/proc-macro-workshop

Learn to write Rust procedural macros  [Rust Latam conference, Montevideo Uruguay, March 2019]

Primary LanguageRustApache License 2.0Apache-2.0

Rust Latam: procedural macros workshop

This repo contains a selection of projects designed to learn to write Rust procedural macros — Rust code that generates Rust code.

Each of these projects is drawn closely from a compelling real use case. Out of the 5 projects here, 3 are macros that I have personally implemented in industrial codebases for work, and the other 2 exist as libraries on crates.io by other authors.


Contents


Suggested prerequisites

This workshop covers attribute macros, derive macros, and function-like procedural macros.

Be aware that the content of the workshop and the explanations in this repo will assume a working understanding of structs, enums, traits, trait impls, generic parameters, and trait bounds. You are welcome to dive into the workshop with any level of experience with Rust, but you may find that these basics are far easier to learn for the first time outside of the context of macros.


Projects

Here is an introduction to each of the projects. At the bottom, I give recommendations for what order to tackle them based on your interests. Note that each of these projects goes into more depth than what is described in the introduction here.

Derive macro: derive(Builder)

This macro generates the boilerplate code involved in implementing the builder pattern in Rust. Builders are a mechanism for instantiating structs, especially structs with many fields, and especially if many of those fields are optional or the set of fields may need to grow backward compatibly over time.

There are a few different possibilities for expressing builders in Rust.

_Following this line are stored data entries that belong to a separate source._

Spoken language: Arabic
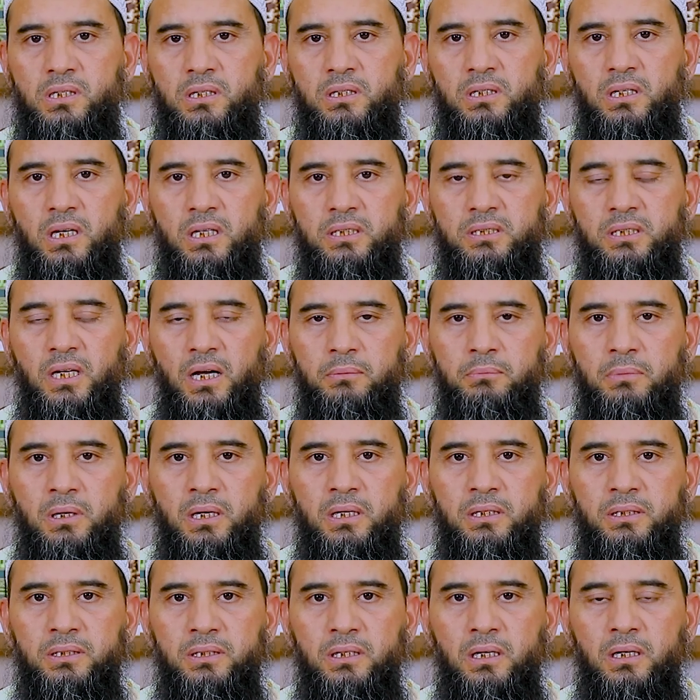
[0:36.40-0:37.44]
سيئات
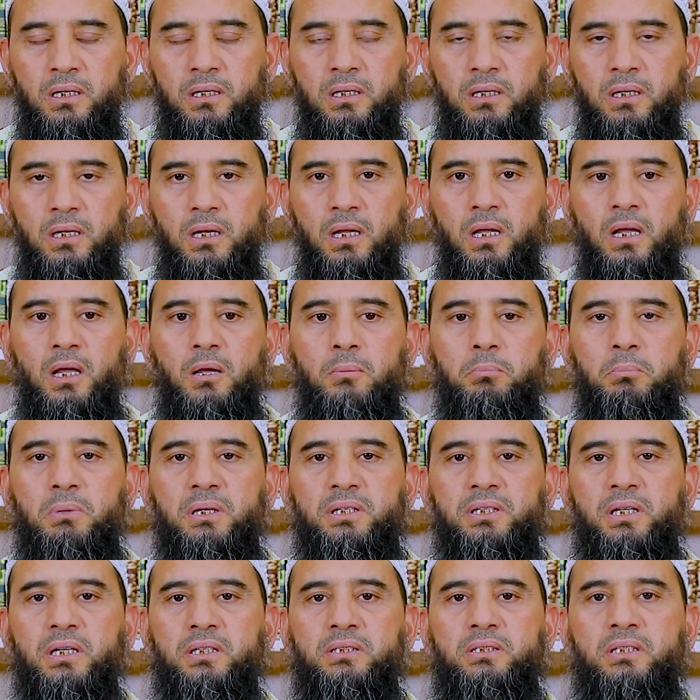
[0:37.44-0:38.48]
أعمالنا
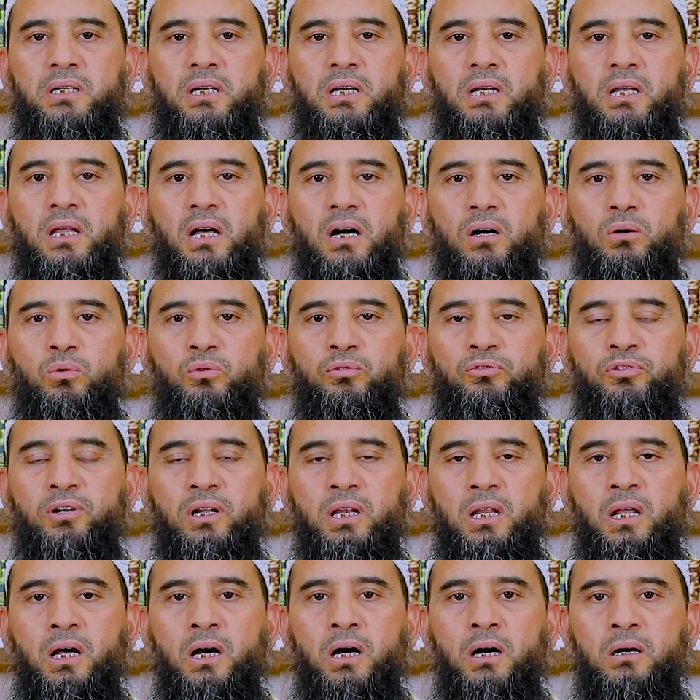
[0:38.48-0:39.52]
من يهدي الله
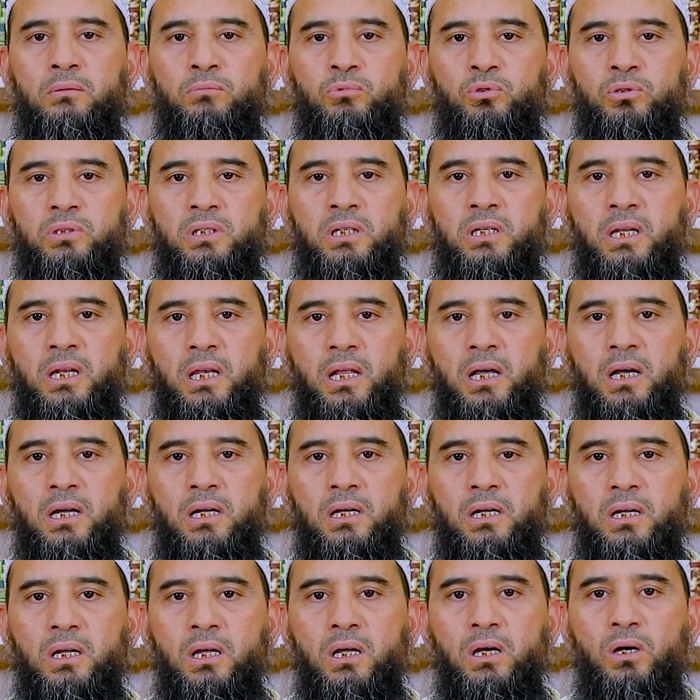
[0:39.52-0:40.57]
فلا مضل له
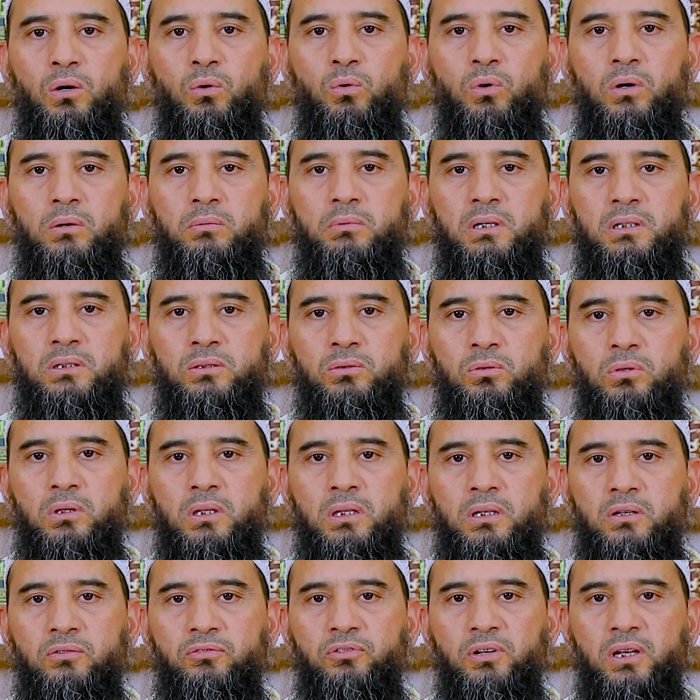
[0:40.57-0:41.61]
ومن
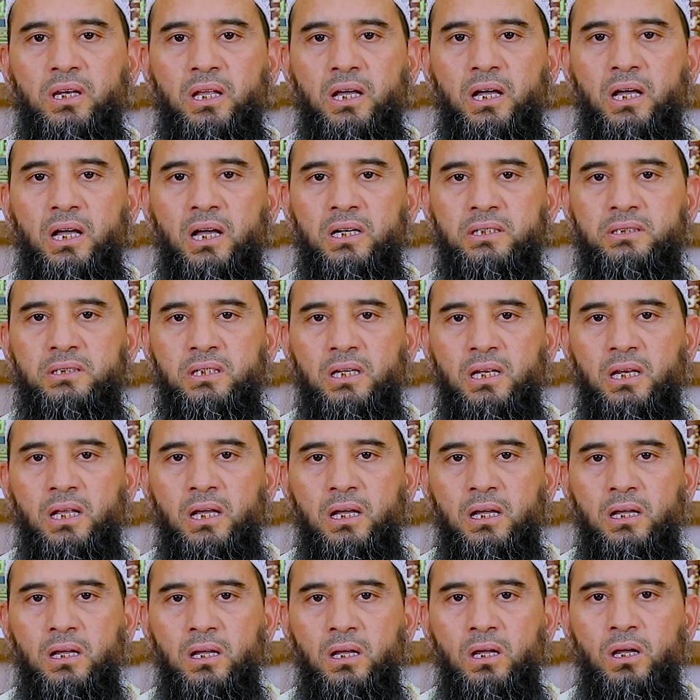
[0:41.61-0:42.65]
يضلل فلا هادي
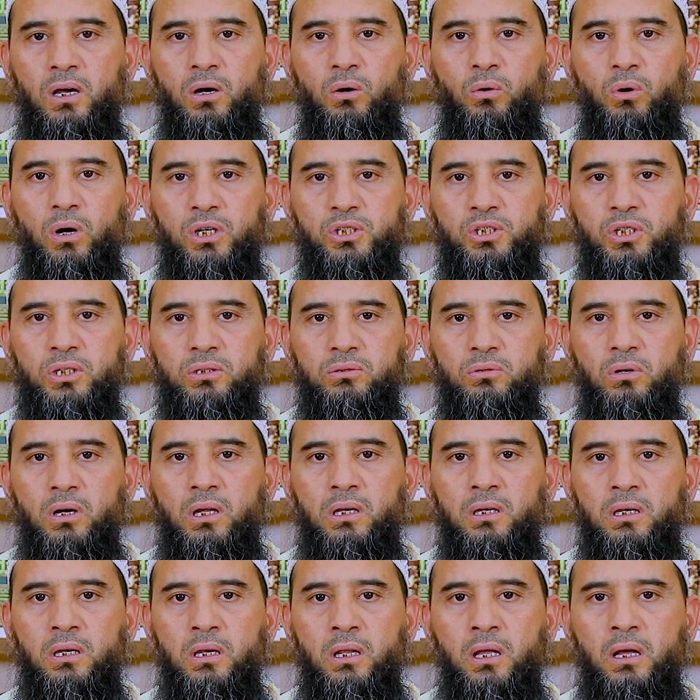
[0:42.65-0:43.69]
له وأشهد
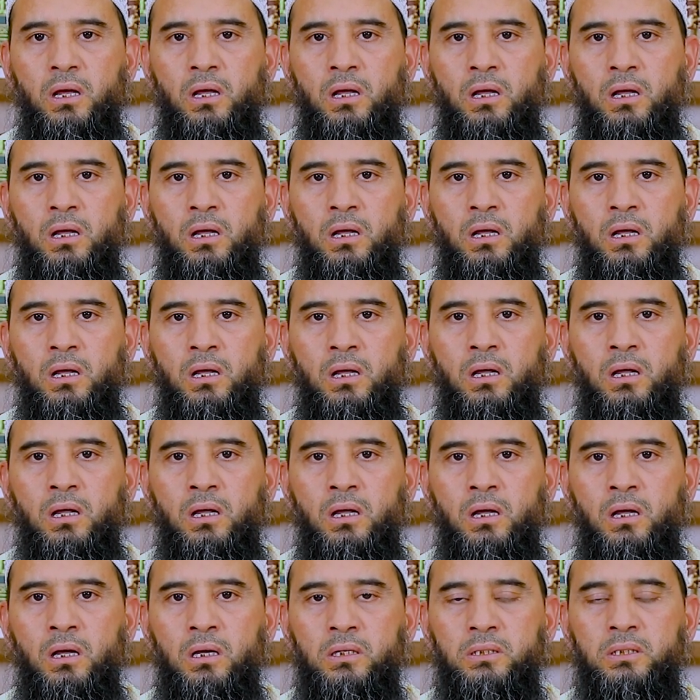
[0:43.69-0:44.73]
أن لا
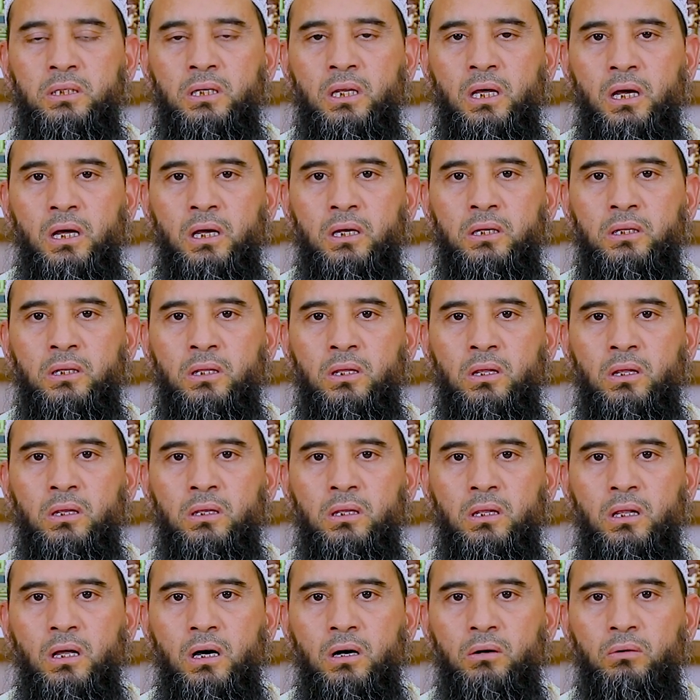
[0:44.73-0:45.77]
إله إلا
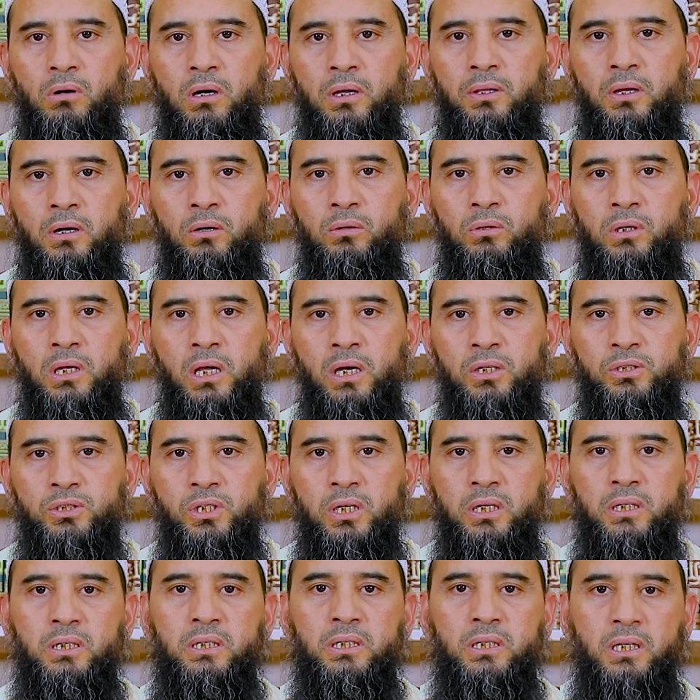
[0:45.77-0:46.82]
الله وحده لا
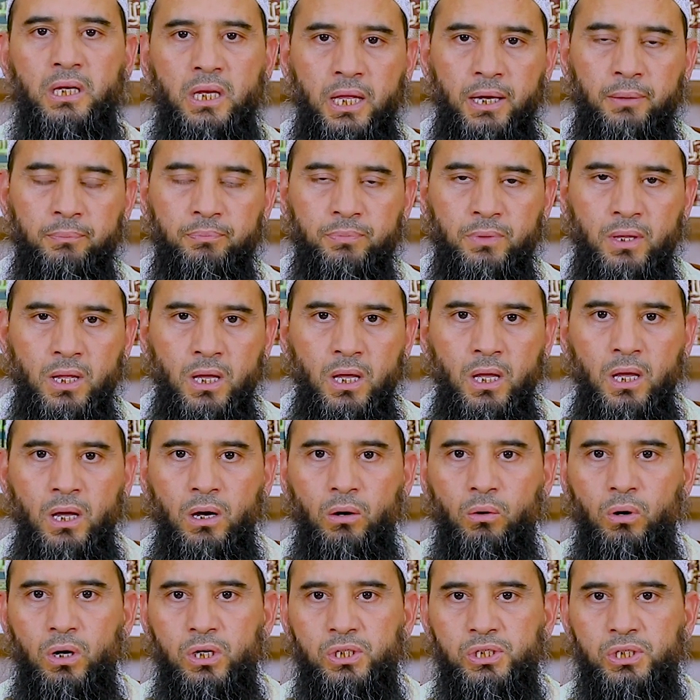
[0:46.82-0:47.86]
شريك له
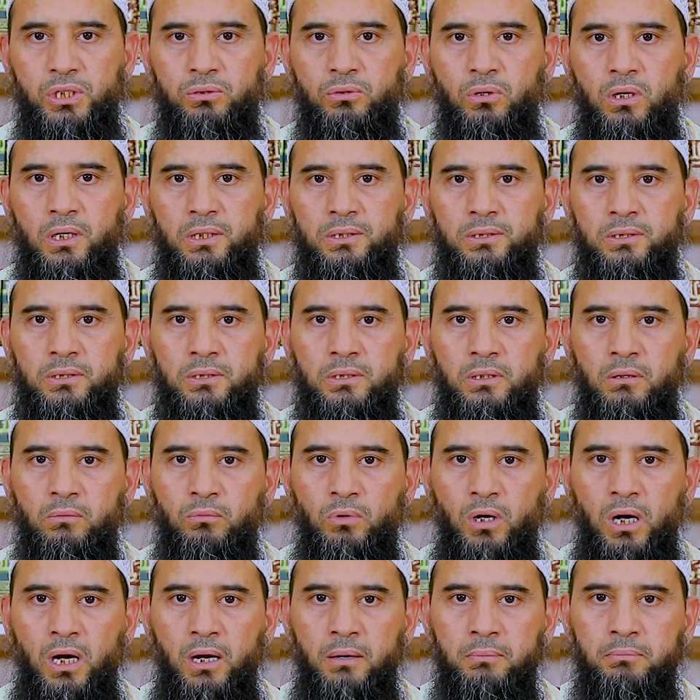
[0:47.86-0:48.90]
وأشهد أن
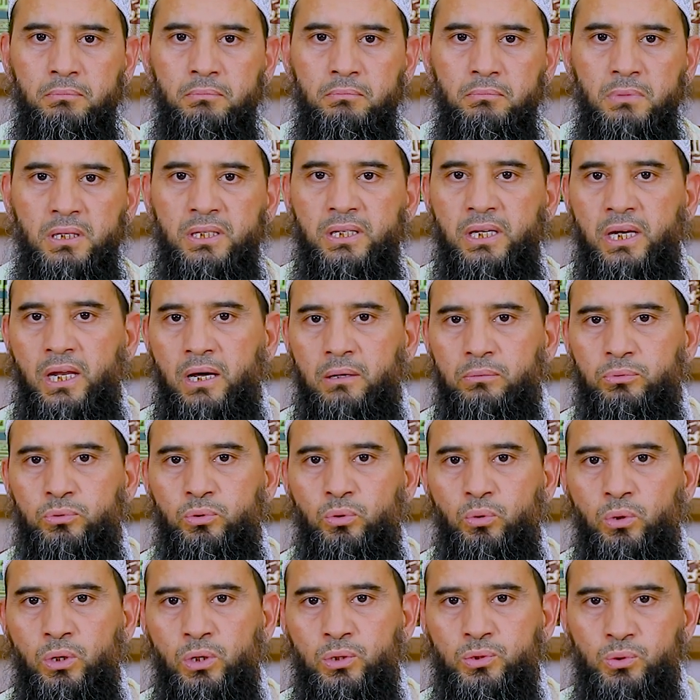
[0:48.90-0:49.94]
محمدا
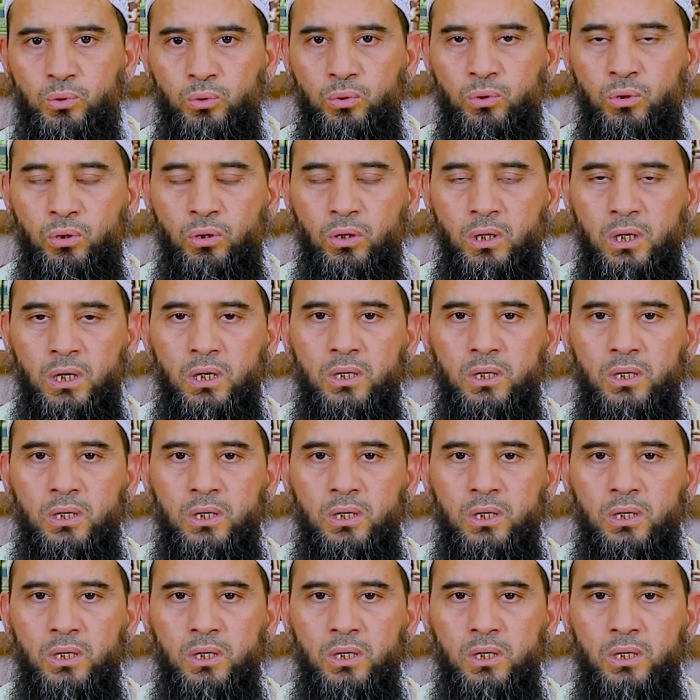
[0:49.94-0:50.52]
عبده ورسوله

Unless you have a strong pre-existing preference, to keep things simple for this project I would recommend following the example of the standard library's std::process::Command builder in which the setter methods each receive and return &mut self to allow chained method calls.

Callers will invoke the macro as follows.

use derive_builder::Builder;

#[derive(Builder)]
pub struct Command {
    executable: String,
    #[builder(each = "arg")]
    args: Vec<String>,
    current_dir: Option<String>,
}

fn main() {
    let command = Command::builder()
        .executable("cargo".to_owned())
        .arg("build".to_owned())
        .arg("--release".to_owned())
        .build()
        .unwrap();

    assert_eq!(command.executable, "cargo");
}

This project covers:

  • traversing syntax trees;
  • constructing output source code;
  • processing helper attributes to customize the generated code.

Project skeleton is located under the builder directory.

Derive macro: derive(CustomDebug)

This macro implements a derive for the standard library std::fmt::Debug trait that is more customizable than the similar Debug derive macro exposed by the standard library.

In particular, we'd like to be able to select the formatting used for individual struct fields by providing a format string in the style expected by Rust string formatting macros like format! and println!.

use derive_debug::CustomDebug;

#[derive(CustomDebug)]
pub struct Field {
    name: String,
    #[debug = "0b{:08b}"]
    bitmask: u8,
}

Here, one possible instance of the struct above might be printed by its generated Debug impl like this:

Field { name: "st0", bitmask: 0b00011100 }

This project covers:

  • traversing syntax trees;
  • constructing output source code;
  • processing helper attributes;
  • dealing with lifetime parameters and type parameters;
  • inferring trait bounds on generic parameters of trait impls;
  • limitations of derive's ability to emit universally correct trait bounds.

Project skeleton is located under the debug directory.

Function-like macro: seq!

This macro provides a syntax for stamping out sequentially indexed copies of an arbitrary chunk of code.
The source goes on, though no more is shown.